What is being asked:
For this exercise, write out only the lines of the entries below from the one with "[00:39:19.87]" up to and including the one with "[00:39:22.07]", exactly as they are. Pictures stay out.

Collected data:
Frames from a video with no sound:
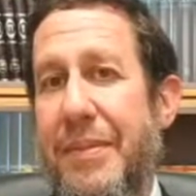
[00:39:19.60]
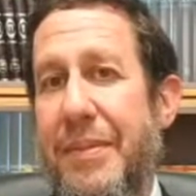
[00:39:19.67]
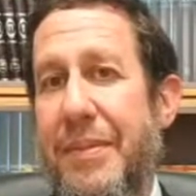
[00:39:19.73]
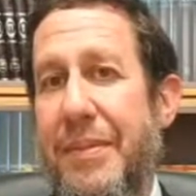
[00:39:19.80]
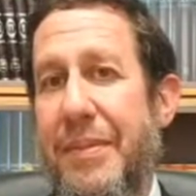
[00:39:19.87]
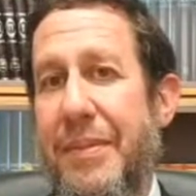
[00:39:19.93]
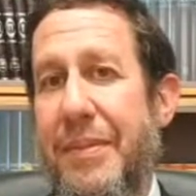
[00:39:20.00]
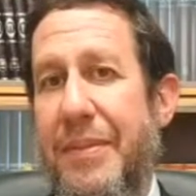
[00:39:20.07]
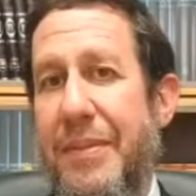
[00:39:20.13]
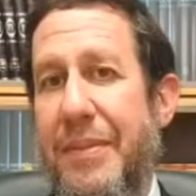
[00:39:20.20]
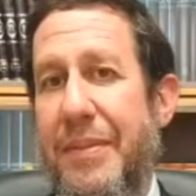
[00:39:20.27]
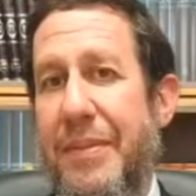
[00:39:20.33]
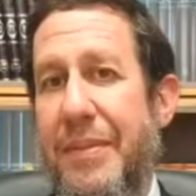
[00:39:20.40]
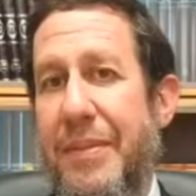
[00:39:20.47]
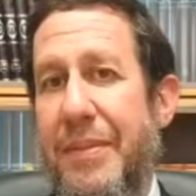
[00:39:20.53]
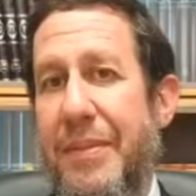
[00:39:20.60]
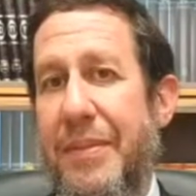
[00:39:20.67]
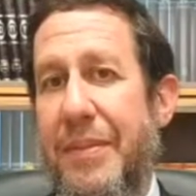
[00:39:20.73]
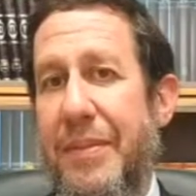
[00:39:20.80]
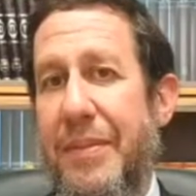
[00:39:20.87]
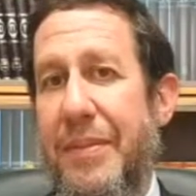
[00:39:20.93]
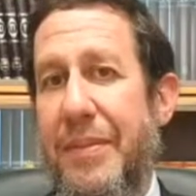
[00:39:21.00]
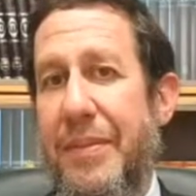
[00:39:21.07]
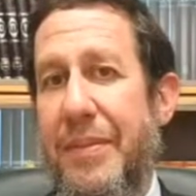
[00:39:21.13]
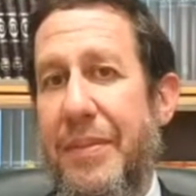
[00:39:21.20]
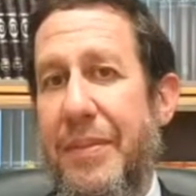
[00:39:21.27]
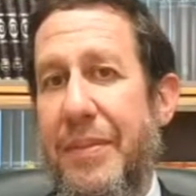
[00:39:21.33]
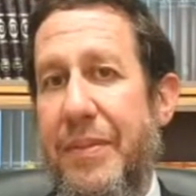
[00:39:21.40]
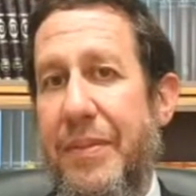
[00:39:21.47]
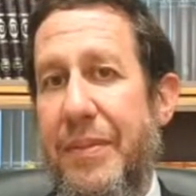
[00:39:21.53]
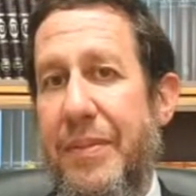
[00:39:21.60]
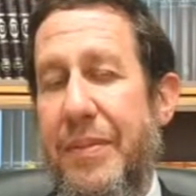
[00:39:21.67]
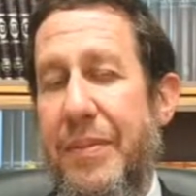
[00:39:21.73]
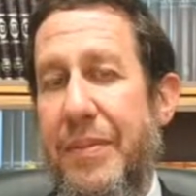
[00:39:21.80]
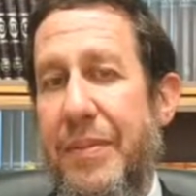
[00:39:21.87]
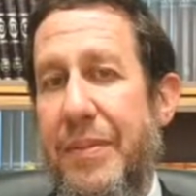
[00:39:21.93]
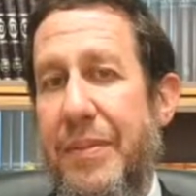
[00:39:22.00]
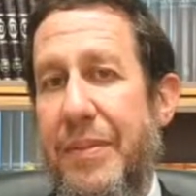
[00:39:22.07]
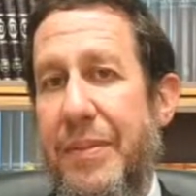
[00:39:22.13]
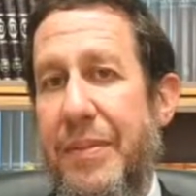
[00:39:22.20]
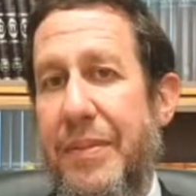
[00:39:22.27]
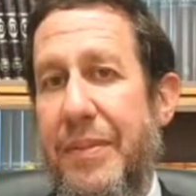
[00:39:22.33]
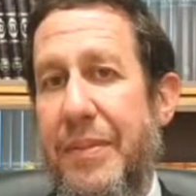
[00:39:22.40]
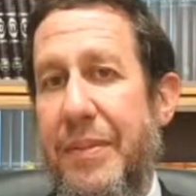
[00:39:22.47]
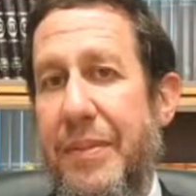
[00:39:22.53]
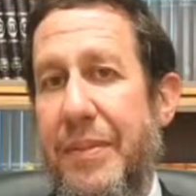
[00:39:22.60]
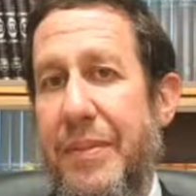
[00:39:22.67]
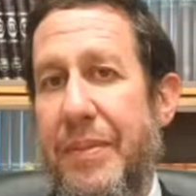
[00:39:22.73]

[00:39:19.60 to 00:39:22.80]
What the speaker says: (not speaking)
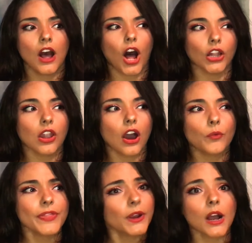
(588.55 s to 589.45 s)

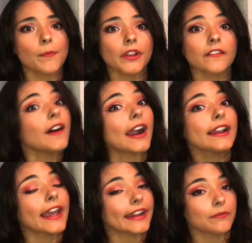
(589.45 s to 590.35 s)
along with a couple of
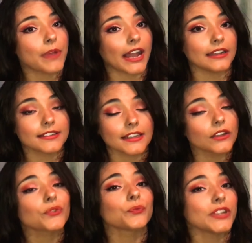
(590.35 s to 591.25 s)
highlighting palettes that
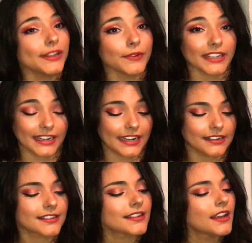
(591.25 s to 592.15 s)
look really, really
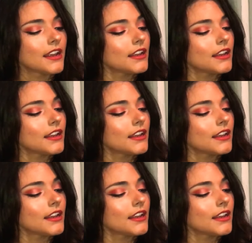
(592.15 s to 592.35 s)
nice.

Response to the task:
[00:39:19.87]
[00:39:19.93]
[00:39:20.00]
[00:39:20.07]
[00:39:20.13]
[00:39:20.20]
[00:39:20.27]
[00:39:20.33]
[00:39:20.40]
[00:39:20.47]
[00:39:20.53]
[00:39:20.60]
[00:39:20.67]
[00:39:20.73]
[00:39:20.80]
[00:39:20.87]
[00:39:20.93]
[00:39:21.00]
[00:39:21.07]
[00:39:21.13]
[00:39:21.20]
[00:39:21.27]
[00:39:21.33]
[00:39:21.40]
[00:39:21.47]
[00:39:21.53]
[00:39:21.60]
[00:39:21.67]
[00:39:21.73]
[00:39:21.80]
[00:39:21.87]
[00:39:21.93]
[00:39:22.00]
[00:39:22.07]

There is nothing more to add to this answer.